■ Provided records

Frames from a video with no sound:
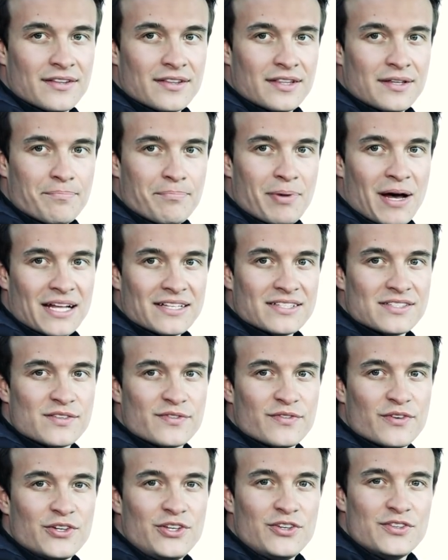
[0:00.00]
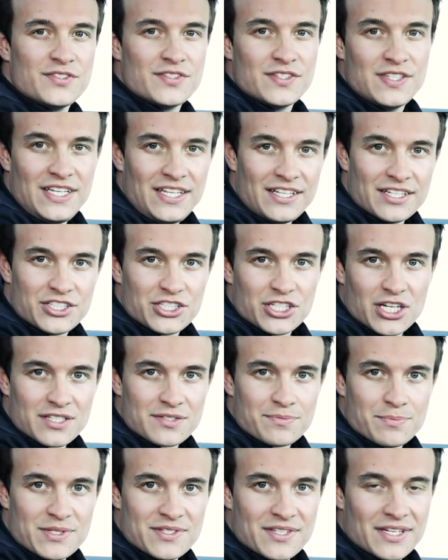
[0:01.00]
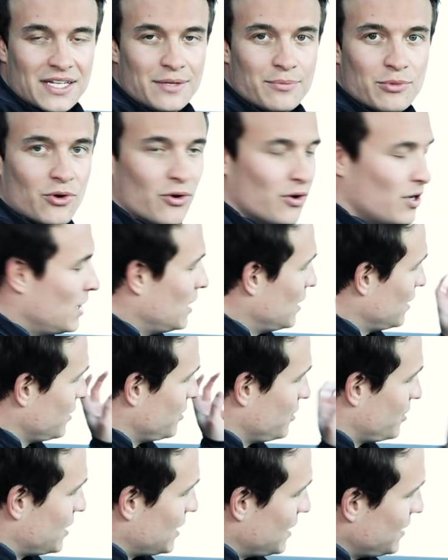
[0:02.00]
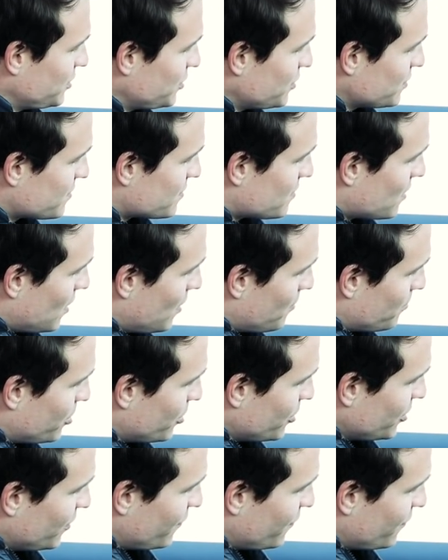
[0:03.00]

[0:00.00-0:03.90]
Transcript: the buttons for your seat adjustments anymore. You can just put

■ Your objective
Go through the entries above and print each one exactly, minus the pictures.

■ Response to this task
Frames from a video with no sound:
[0:00.00]
[0:01.00]
[0:02.00]
[0:03.00]

[0:00.00-0:03.90]
Transcript: the buttons for your seat adjustments anymore. You can just put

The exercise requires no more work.